## [Exercise objective]
From the first line to the last, output the data exactly as it stands, minus its pictures.

## [Collected data entries]
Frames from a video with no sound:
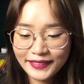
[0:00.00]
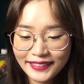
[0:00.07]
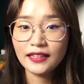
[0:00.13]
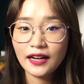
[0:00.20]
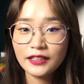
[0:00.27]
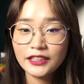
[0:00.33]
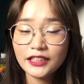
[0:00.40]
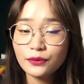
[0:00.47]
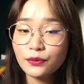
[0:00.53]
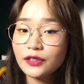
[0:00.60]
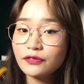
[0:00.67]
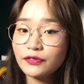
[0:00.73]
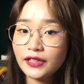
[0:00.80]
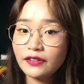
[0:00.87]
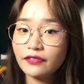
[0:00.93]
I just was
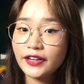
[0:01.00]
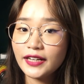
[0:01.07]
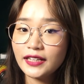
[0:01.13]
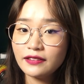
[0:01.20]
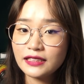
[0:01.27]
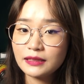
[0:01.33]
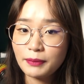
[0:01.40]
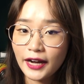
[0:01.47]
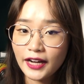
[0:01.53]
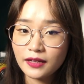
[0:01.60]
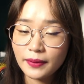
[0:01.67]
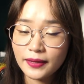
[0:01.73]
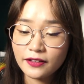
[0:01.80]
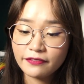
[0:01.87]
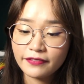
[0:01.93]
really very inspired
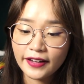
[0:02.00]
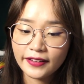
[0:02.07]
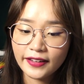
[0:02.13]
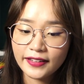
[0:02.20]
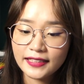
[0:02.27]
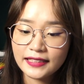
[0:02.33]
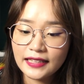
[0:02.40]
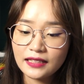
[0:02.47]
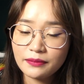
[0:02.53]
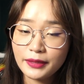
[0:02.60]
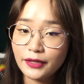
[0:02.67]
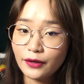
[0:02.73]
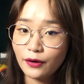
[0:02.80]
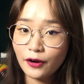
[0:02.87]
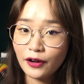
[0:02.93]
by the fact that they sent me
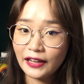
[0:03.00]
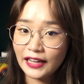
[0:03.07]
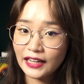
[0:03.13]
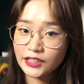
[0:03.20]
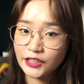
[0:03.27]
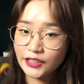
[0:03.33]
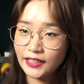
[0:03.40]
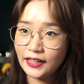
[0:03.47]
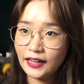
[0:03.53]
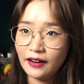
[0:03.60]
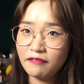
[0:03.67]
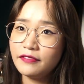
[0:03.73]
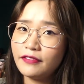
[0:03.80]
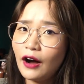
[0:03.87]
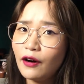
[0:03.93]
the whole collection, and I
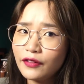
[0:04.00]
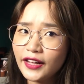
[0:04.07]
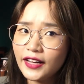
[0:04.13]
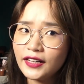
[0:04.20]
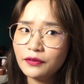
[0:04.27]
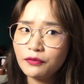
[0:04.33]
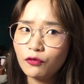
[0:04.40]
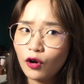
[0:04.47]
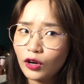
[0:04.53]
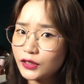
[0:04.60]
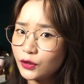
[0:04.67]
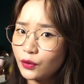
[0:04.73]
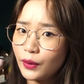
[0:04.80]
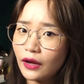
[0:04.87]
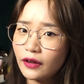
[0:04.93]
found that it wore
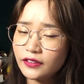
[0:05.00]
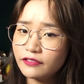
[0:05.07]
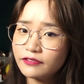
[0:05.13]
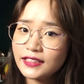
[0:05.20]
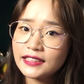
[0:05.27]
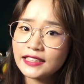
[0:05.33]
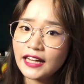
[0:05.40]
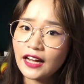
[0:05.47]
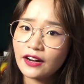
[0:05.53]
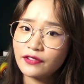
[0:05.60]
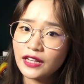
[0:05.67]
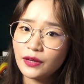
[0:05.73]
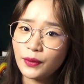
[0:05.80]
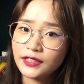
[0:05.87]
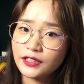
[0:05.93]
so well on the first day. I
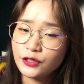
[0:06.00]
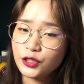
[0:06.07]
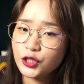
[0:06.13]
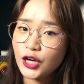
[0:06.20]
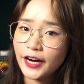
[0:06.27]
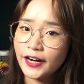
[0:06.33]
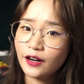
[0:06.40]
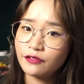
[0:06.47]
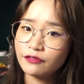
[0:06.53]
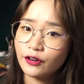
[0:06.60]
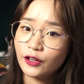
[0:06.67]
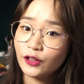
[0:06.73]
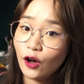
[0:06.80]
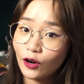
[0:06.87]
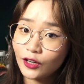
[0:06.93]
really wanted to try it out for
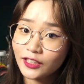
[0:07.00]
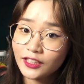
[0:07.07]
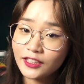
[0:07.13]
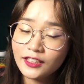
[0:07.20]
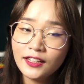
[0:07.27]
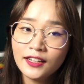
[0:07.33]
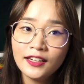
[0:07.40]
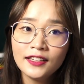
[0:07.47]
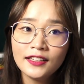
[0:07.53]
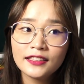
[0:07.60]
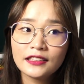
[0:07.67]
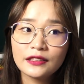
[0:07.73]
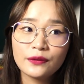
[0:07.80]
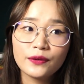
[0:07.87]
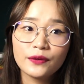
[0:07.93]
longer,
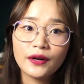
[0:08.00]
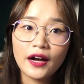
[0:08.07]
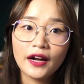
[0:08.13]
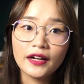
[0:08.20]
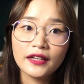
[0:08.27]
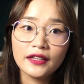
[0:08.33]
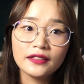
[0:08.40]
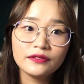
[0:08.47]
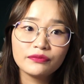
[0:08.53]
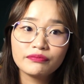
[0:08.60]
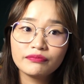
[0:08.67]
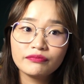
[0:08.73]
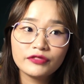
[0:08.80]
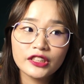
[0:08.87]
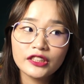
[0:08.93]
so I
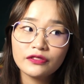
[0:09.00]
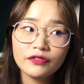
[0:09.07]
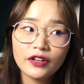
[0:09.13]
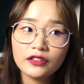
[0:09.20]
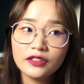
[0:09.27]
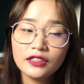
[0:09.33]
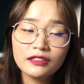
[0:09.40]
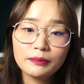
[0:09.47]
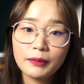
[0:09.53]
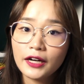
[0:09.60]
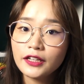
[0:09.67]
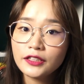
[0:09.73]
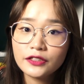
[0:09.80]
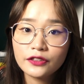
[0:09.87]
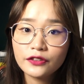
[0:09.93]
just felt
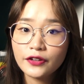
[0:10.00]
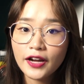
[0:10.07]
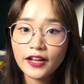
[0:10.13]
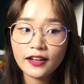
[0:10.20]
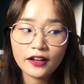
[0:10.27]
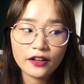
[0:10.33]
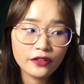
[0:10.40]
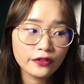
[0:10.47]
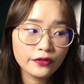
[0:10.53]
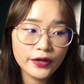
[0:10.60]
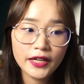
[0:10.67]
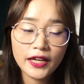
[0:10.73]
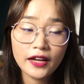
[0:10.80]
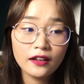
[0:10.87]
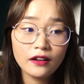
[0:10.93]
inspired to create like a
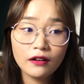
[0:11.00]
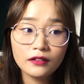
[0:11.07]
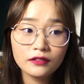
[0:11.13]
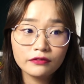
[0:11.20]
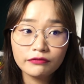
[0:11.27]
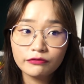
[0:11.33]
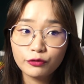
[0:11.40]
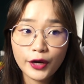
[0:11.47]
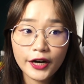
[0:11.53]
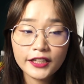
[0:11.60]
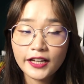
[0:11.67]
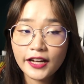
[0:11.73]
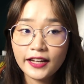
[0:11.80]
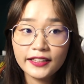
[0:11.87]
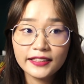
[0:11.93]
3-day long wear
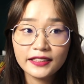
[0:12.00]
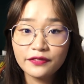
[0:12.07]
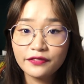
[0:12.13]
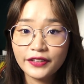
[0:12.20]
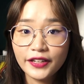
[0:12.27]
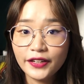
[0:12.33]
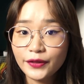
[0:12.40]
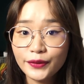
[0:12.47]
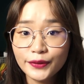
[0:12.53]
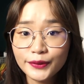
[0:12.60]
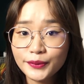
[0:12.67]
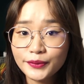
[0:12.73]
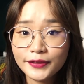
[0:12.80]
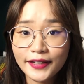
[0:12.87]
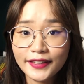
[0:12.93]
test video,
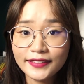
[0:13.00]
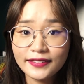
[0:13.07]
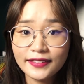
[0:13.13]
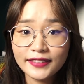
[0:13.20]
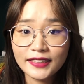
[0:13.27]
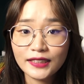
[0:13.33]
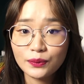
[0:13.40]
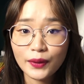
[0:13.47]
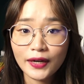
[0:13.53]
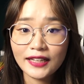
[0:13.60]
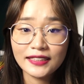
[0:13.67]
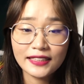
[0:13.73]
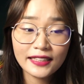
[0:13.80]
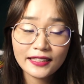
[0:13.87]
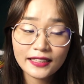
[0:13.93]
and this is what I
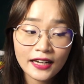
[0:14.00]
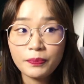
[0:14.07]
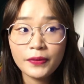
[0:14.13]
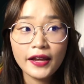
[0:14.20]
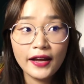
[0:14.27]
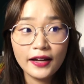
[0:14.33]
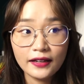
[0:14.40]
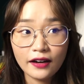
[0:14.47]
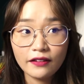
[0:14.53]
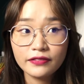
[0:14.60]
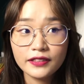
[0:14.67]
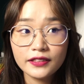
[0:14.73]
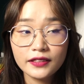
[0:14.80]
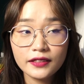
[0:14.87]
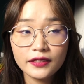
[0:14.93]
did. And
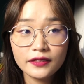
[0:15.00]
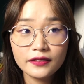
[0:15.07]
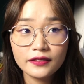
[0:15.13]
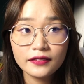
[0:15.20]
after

## [Response for this exercise]
Frames from a video with no sound:
[0:00.00]
[0:00.07]
[0:00.13]
[0:00.20]
[0:00.27]
[0:00.33]
[0:00.40]
[0:00.47]
[0:00.53]
[0:00.60]
[0:00.67]
[0:00.73]
[0:00.80]
[0:00.87]
[0:00.93]
I just was
[0:01.00]
[0:01.07]
[0:01.13]
[0:01.20]
[0:01.27]
[0:01.33]
[0:01.40]
[0:01.47]
[0:01.53]
[0:01.60]
[0:01.67]
[0:01.73]
[0:01.80]
[0:01.87]
[0:01.93]
really very inspired
[0:02.00]
[0:02.07]
[0:02.13]
[0:02.20]
[0:02.27]
[0:02.33]
[0:02.40]
[0:02.47]
[0:02.53]
[0:02.60]
[0:02.67]
[0:02.73]
[0:02.80]
[0:02.87]
[0:02.93]
by the fact that they sent me
[0:03.00]
[0:03.07]
[0:03.13]
[0:03.20]
[0:03.27]
[0:03.33]
[0:03.40]
[0:03.47]
[0:03.53]
[0:03.60]
[0:03.67]
[0:03.73]
[0:03.80]
[0:03.87]
[0:03.93]
the whole collection, and I
[0:04.00]
[0:04.07]
[0:04.13]
[0:04.20]
[0:04.27]
[0:04.33]
[0:04.40]
[0:04.47]
[0:04.53]
[0:04.60]
[0:04.67]
[0:04.73]
[0:04.80]
[0:04.87]
[0:04.93]
found that it wore
[0:05.00]
[0:05.07]
[0:05.13]
[0:05.20]
[0:05.27]
[0:05.33]
[0:05.40]
[0:05.47]
[0:05.53]
[0:05.60]
[0:05.67]
[0:05.73]
[0:05.80]
[0:05.87]
[0:05.93]
so well on the first day. I
[0:06.00]
[0:06.07]
[0:06.13]
[0:06.20]
[0:06.27]
[0:06.33]
[0:06.40]
[0:06.47]
[0:06.53]
[0:06.60]
[0:06.67]
[0:06.73]
[0:06.80]
[0:06.87]
[0:06.93]
really wanted to try it out for
[0:07.00]
[0:07.07]
[0:07.13]
[0:07.20]
[0:07.27]
[0:07.33]
[0:07.40]
[0:07.47]
[0:07.53]
[0:07.60]
[0:07.67]
[0:07.73]
[0:07.80]
[0:07.87]
[0:07.93]
longer,
[0:08.00]
[0:08.07]
[0:08.13]
[0:08.20]
[0:08.27]
[0:08.33]
[0:08.40]
[0:08.47]
[0:08.53]
[0:08.60]
[0:08.67]
[0:08.73]
[0:08.80]
[0:08.87]
[0:08.93]
so I
[0:09.00]
[0:09.07]
[0:09.13]
[0:09.20]
[0:09.27]
[0:09.33]
[0:09.40]
[0:09.47]
[0:09.53]
[0:09.60]
[0:09.67]
[0:09.73]
[0:09.80]
[0:09.87]
[0:09.93]
just felt
[0:10.00]
[0:10.07]
[0:10.13]
[0:10.20]
[0:10.27]
[0:10.33]
[0:10.40]
[0:10.47]
[0:10.53]
[0:10.60]
[0:10.67]
[0:10.73]
[0:10.80]
[0:10.87]
[0:10.93]
inspired to create like a
[0:11.00]
[0:11.07]
[0:11.13]
[0:11.20]
[0:11.27]
[0:11.33]
[0:11.40]
[0:11.47]
[0:11.53]
[0:11.60]
[0:11.67]
[0:11.73]
[0:11.80]
[0:11.87]
[0:11.93]
3-day long wear
[0:12.00]
[0:12.07]
[0:12.13]
[0:12.20]
[0:12.27]
[0:12.33]
[0:12.40]
[0:12.47]
[0:12.53]
[0:12.60]
[0:12.67]
[0:12.73]
[0:12.80]
[0:12.87]
[0:12.93]
test video,
[0:13.00]
[0:13.07]
[0:13.13]
[0:13.20]
[0:13.27]
[0:13.33]
[0:13.40]
[0:13.47]
[0:13.53]
[0:13.60]
[0:13.67]
[0:13.73]
[0:13.80]
[0:13.87]
[0:13.93]
and this is what I
[0:14.00]
[0:14.07]
[0:14.13]
[0:14.20]
[0:14.27]
[0:14.33]
[0:14.40]
[0:14.47]
[0:14.53]
[0:14.60]
[0:14.67]
[0:14.73]
[0:14.80]
[0:14.87]
[0:14.93]
did. And
[0:15.00]
[0:15.07]
[0:15.13]
[0:15.20]
after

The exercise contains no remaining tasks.